■ **ASSIGNMENT**: Below are records to return verbatim; the pictures are to be dropped.

■ **Saved entries**:
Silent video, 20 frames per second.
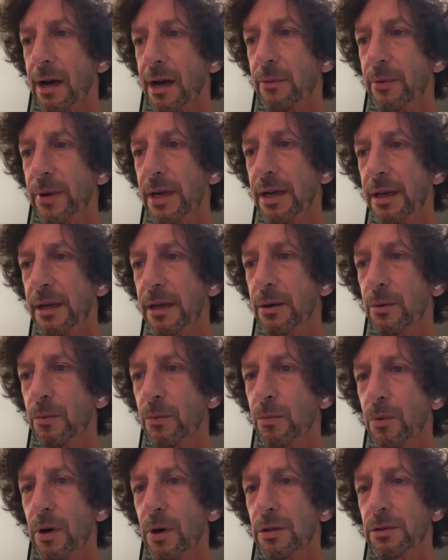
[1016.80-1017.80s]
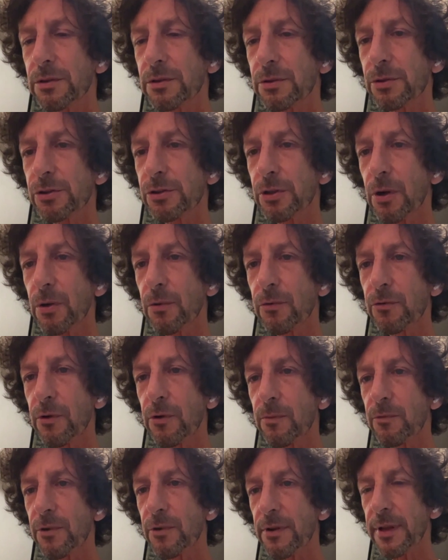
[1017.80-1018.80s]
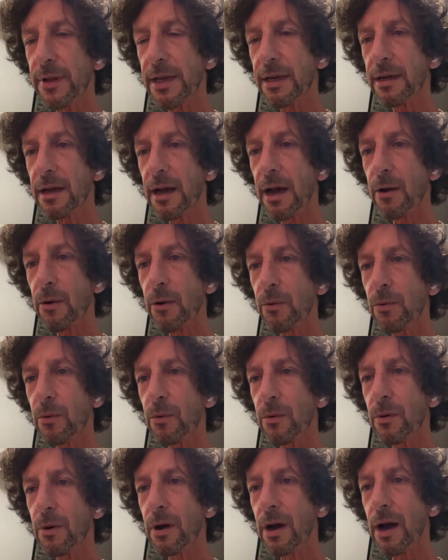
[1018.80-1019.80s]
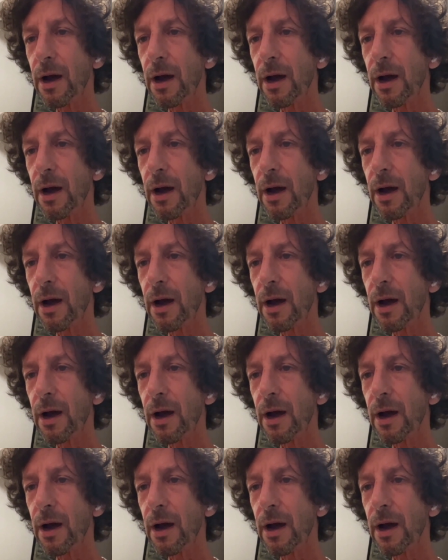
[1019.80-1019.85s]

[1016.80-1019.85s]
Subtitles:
I really want to show from within how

■ **WORKED SOLUTION**:
Silent video, 20 frames per second.
[1016.80-1017.80s]
[1017.80-1018.80s]
[1018.80-1019.80s]
[1019.80-1019.85s]

[1016.80-1019.85s]
Subtitles:
I really want to show from within how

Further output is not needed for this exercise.